Verbatim reproduction of the entries is required; images must be omitted.

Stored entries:
· · ·

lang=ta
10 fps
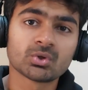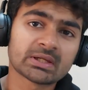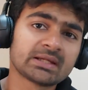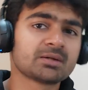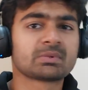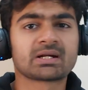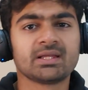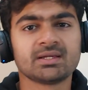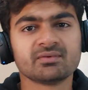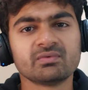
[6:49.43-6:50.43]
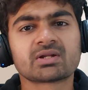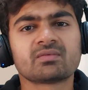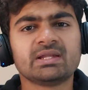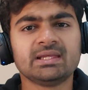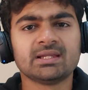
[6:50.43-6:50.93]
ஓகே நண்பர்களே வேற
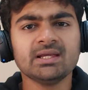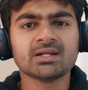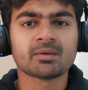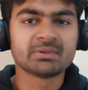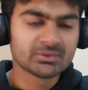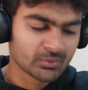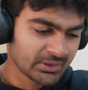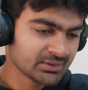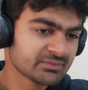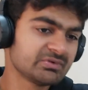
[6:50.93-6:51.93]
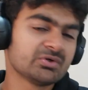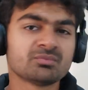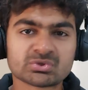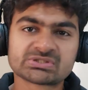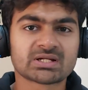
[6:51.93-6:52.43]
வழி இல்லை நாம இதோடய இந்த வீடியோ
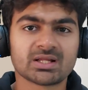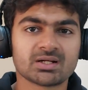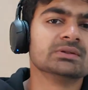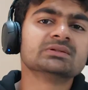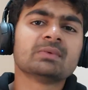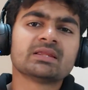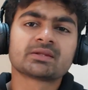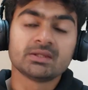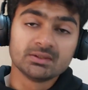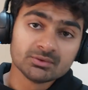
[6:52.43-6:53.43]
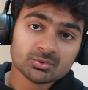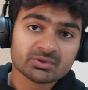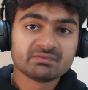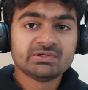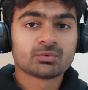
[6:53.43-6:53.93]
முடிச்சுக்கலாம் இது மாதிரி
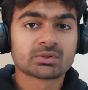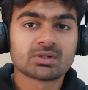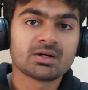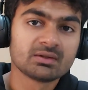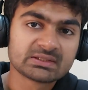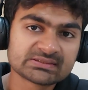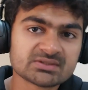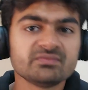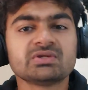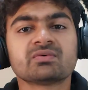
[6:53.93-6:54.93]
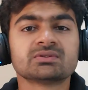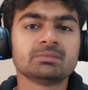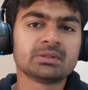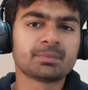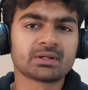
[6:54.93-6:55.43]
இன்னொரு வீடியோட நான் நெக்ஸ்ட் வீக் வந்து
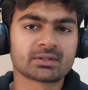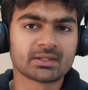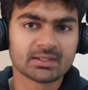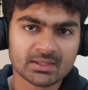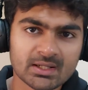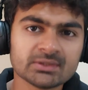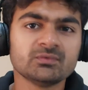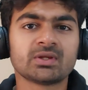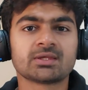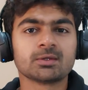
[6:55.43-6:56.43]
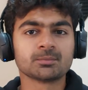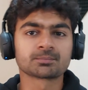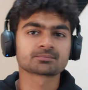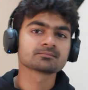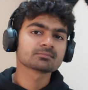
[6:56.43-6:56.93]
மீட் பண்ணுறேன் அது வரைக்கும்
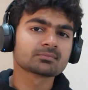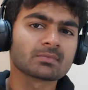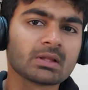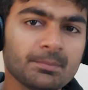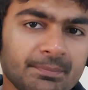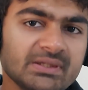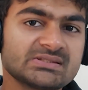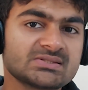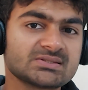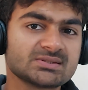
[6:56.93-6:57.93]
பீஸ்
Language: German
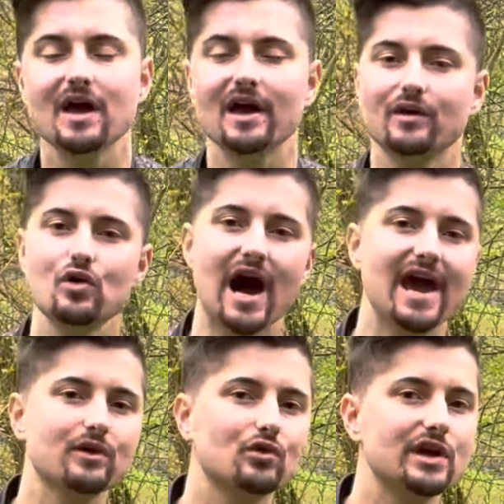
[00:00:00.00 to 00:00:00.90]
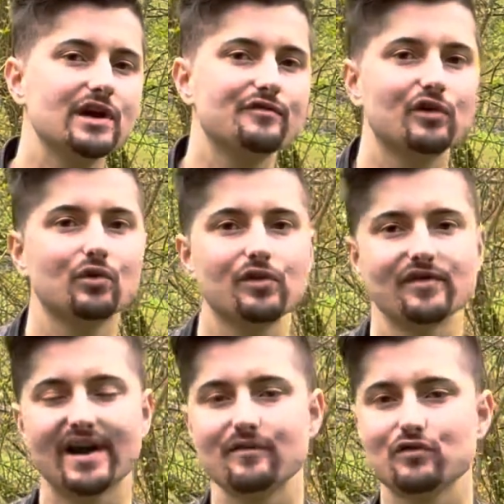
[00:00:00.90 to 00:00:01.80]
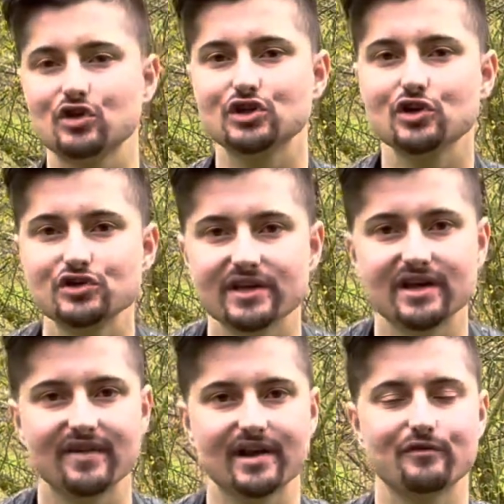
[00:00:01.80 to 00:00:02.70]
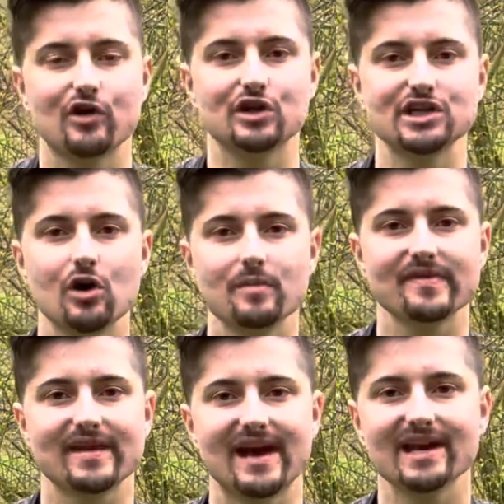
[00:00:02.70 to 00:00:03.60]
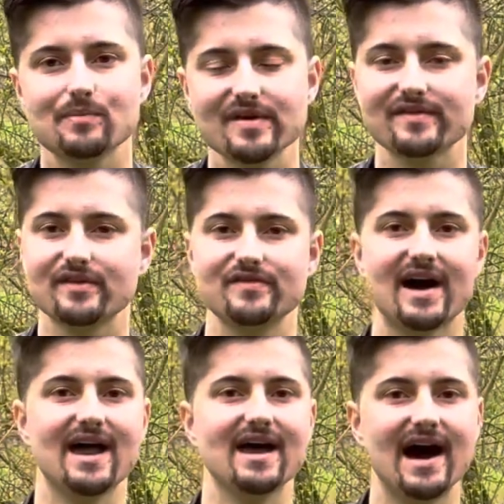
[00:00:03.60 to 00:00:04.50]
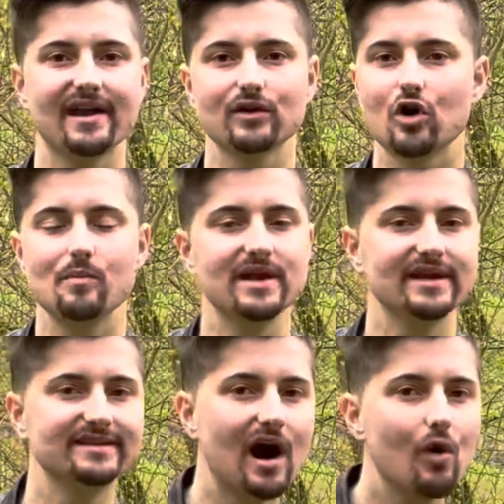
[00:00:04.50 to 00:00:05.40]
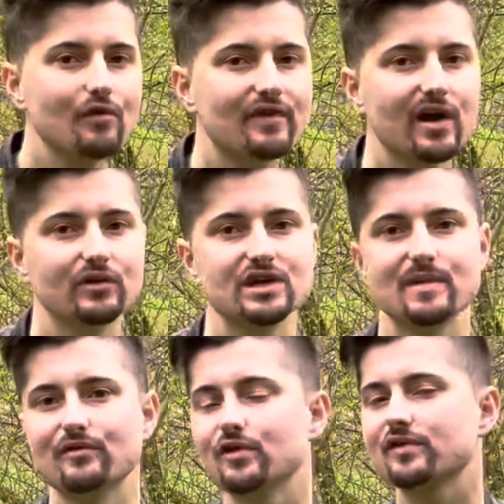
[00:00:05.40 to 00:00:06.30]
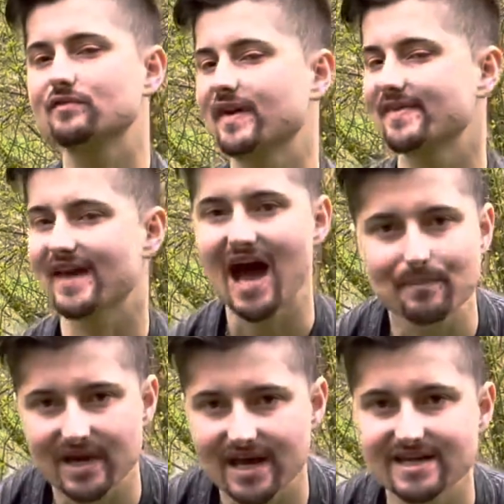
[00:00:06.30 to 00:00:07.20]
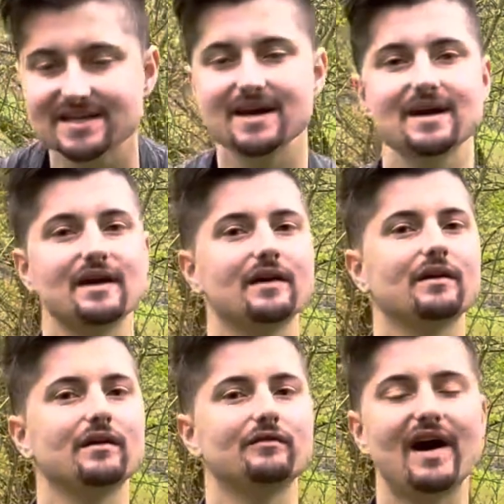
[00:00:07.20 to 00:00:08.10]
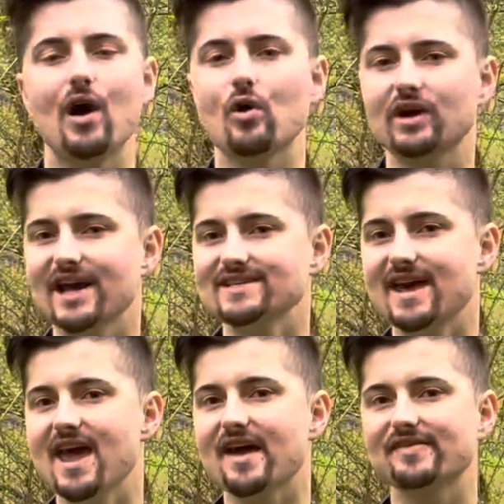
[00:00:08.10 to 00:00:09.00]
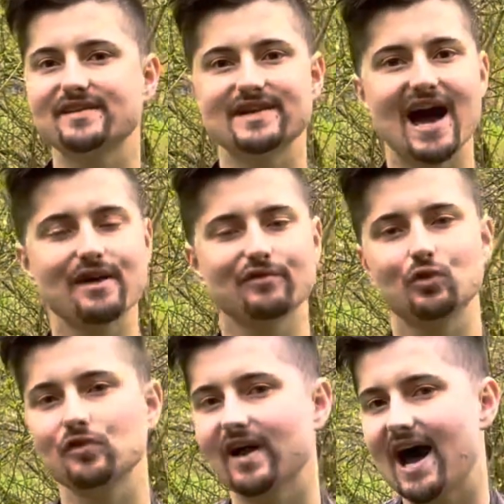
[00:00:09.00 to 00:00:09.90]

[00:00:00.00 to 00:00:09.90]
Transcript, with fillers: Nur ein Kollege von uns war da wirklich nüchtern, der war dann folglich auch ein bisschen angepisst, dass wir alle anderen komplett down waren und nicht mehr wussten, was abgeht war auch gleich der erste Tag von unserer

· · ·

Solution to the problem
lang=ta
10 fps
[6:49.43-6:50.43]
[6:50.43-6:50.93]
ஓகே நண்பர்களே வேற
[6:50.93-6:51.93]
[6:51.93-6:52.43]
வழி இல்லை நாம இதோடய இந்த வீடியோ
[6:52.43-6:53.43]
[6:53.43-6:53.93]
முடிச்சுக்கலாம் இது மாதிரி
[6:53.93-6:54.93]
[6:54.93-6:55.43]
இன்னொரு வீடியோட நான் நெக்ஸ்ட் வீக் வந்து
[6:55.43-6:56.43]
[6:56.43-6:56.93]
மீட் பண்ணுறேன் அது வரைக்கும்
[6:56.93-6:57.93]
பீஸ்
Language: German
[00:00:00.00 to 00:00:00.90]
[00:00:00.90 to 00:00:01.80]
[00:00:01.80 to 00:00:02.70]
[00:00:02.70 to 00:00:03.60]
[00:00:03.60 to 00:00:04.50]
[00:00:04.50 to 00:00:05.40]
[00:00:05.40 to 00:00:06.30]
[00:00:06.30 to 00:00:07.20]
[00:00:07.20 to 00:00:08.10]
[00:00:08.10 to 00:00:09.00]
[00:00:09.00 to 00:00:09.90]

[00:00:00.00 to 00:00:09.90]
Transcript, with fillers: Nur ein Kollege von uns war da wirklich nüchtern, der war dann folglich auch ein bisschen angepisst, dass wir alle anderen komplett down waren und nicht mehr wussten, was abgeht war auch gleich der erste Tag von unserer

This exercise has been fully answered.